Hay pocas dudas de que Brasil ha despegado y se encuentra en el camino de convertirse en una potencia internacional. El crecimiento de Brasil ha tenido consecuencias importantes en todos los sectores; Brasil se ha vuelto un actor global y un líder regional.
En los últimos años se calcula que 30 millones de brasileños se unieron a la clase media. Pero este crecimiento no ha venido sin consecuencias. Al crecer el poder de consumo, han crecido también mercados menos benignos, particularmente el del crimen y la droga. Ahora Brasil enfrenta un nuevo desafío, se ha vuelto un país de consumidores de droga.
Un estudio en 2012 rebeló que Brasil es ahora el segundo consumidor mundial de cocaína, después de Estados Unidos. De hecho, Brasil tiene el dudoso privilegio de ser el receptor del 17.7 por ciento de la demanda de cocaína a nivel mundial. Asimismo el 1.4 por ciento de su población consume esta droga.
A Brasil no solamente lo ha castigado su crecimiento económico y su nueva y holgada clase media, su situación geopolítica ha jugado también un rol en su contra. Perú, Bolivia y Colombia son los 3 productores más importantes de cocaína en el mundo y los tres comparten frontera con Brasil. Si México y Estados Unidos han tenido problemas para controlar los flujos de droga en una frontera que abarca 3 mil 185 kilómetros, el problema de Brasil es mucho más grande, comparte 8 mil kilómetros de frontera con estos países. En su mayor parte esta frontera es incontrolable, la espesa selva del Amazonas esparce sus ríos y su vegetación inhóspita por estas latitudes.
Mientras el crecimiento en el consumo de drogas en Brasil aumenta, las producciones de Colombia, y sobre todo Perú y Bolivia, han girado su producción hacia este nuevo mercado. Es un mercado más accesible y menos peligroso.
La mayor parte de la cocaína que llega a Brasil es producida en Bolivia y procesada en laboratorios del Perú. Después es transportada a través del Amazonas, generalmente cruzando el río Mamoré, para llegar a su destino final: las ciudades brasileñas. Una ruta alterna pasa por Paraguay, otro país fronterizo y poco vigilado que se ha convertido en el productor más grande de cannabis de América del Sur.
En ambos casos, las rutas de la droga se benefician de la inaccesibilidad de las zonas, la debilidad del Estado y del nivel de marginación en los que viven las poblaciones fronterizas en estos países.
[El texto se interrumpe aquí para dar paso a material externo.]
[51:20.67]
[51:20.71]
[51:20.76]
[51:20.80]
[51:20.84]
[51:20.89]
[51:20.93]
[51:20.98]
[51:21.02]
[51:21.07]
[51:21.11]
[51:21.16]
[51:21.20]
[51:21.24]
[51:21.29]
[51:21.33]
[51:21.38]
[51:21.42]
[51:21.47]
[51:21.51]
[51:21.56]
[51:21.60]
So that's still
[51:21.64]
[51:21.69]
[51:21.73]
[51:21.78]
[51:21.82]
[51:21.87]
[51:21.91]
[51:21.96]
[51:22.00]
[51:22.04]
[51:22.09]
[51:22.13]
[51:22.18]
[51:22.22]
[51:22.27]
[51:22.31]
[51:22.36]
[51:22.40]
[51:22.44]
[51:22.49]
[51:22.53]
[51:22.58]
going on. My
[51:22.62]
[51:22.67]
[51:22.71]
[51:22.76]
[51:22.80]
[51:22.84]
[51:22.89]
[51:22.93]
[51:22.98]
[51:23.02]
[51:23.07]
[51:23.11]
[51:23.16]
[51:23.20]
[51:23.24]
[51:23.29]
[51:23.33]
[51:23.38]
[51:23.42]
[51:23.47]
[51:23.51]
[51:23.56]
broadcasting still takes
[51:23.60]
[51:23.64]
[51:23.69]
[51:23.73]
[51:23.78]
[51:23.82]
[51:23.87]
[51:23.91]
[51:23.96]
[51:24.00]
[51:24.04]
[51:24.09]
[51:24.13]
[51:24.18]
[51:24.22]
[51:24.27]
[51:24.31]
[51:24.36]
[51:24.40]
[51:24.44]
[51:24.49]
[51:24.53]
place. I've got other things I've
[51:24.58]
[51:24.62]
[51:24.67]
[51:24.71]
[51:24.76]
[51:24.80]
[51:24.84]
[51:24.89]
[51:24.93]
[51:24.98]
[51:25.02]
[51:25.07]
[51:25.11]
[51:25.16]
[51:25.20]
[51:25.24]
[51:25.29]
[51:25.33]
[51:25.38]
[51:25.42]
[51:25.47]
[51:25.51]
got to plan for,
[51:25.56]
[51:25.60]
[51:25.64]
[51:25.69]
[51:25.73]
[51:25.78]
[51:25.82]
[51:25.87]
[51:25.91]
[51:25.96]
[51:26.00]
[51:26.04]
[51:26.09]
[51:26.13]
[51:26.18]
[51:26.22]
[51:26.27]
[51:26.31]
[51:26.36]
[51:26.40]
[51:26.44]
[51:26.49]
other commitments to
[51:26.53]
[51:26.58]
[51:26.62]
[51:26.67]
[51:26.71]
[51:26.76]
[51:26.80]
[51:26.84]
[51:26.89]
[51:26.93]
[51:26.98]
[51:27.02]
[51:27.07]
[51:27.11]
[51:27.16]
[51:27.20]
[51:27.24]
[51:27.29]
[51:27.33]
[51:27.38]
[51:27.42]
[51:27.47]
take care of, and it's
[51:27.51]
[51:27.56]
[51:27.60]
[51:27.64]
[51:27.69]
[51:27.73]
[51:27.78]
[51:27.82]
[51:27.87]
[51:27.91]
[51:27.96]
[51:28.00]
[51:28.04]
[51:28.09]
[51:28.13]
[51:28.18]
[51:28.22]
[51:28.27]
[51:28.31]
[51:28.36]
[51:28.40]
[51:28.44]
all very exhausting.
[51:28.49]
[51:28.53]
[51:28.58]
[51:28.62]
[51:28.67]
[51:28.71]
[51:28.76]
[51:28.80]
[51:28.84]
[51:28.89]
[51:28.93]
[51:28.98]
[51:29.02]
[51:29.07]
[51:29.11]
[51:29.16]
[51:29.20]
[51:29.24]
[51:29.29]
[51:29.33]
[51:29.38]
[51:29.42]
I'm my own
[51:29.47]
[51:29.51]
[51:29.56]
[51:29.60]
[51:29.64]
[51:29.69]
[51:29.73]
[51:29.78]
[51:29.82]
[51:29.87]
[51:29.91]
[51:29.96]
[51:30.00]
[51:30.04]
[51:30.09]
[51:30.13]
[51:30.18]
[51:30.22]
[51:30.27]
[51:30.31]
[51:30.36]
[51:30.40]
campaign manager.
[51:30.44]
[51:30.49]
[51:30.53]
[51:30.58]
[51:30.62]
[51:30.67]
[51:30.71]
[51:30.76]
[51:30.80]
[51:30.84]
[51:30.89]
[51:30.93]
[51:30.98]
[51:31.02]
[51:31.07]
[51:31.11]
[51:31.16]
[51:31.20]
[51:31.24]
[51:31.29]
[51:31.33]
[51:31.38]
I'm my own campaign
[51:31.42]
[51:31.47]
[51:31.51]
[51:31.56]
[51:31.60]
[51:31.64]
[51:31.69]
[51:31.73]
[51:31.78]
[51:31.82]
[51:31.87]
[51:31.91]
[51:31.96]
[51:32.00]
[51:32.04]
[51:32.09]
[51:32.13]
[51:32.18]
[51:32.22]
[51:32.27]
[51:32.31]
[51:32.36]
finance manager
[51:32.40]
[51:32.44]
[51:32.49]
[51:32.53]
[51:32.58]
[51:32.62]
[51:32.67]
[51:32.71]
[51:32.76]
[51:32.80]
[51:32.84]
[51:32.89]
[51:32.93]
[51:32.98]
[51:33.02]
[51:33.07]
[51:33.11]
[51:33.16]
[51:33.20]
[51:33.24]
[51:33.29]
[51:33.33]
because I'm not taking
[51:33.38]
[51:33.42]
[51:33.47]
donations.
Por su situación única, la región de la frontera entre Brasil, Colombia y Perú es particularmente endeble al tráfico de drogas. La selva y los ríos son dos grandes aliados de los narcotraficantes. En esta región el Amazonas tiene cientos de ramificaciones, un laberinto de ríos y canales que resulta inabarcable. Aun cuando el clima lo permite, patrullar todo este territorio es casi imposible.
El reto más grande para Brasil es que el crecimiento en el consumo de drogas ha exacerbado un viejo problema que el país lleva arrastrando mucho tiempo. La desigualdad social y su representación urbana en la favela. Ese territorio ingobernable, que revela la ausencia de Estado, de ley, pero sobre todo de justicia, de justicia social. Los cárteles brasileños compiten por controlar la favela, acentuando el problema de violencia y marginación de estas zonas periféricas de la urbe. Al igual que las zonas fronterizas, la favela es la interpretación que hace la ciudad de la selva; con sus jerarquías anárquicas y su imposible sumisión.
La violencia, el crimen y la miseria concentrada en estos focos amenazan con desbordarse y apagar el sueño brasileño de ese eterno futuro que acaso ahora sienten al alcance de sus largos brazos. Para Brasil hay esperanza, pero tendrá que venir en la forma de acciones que busquen disminuir el consumo de drogas.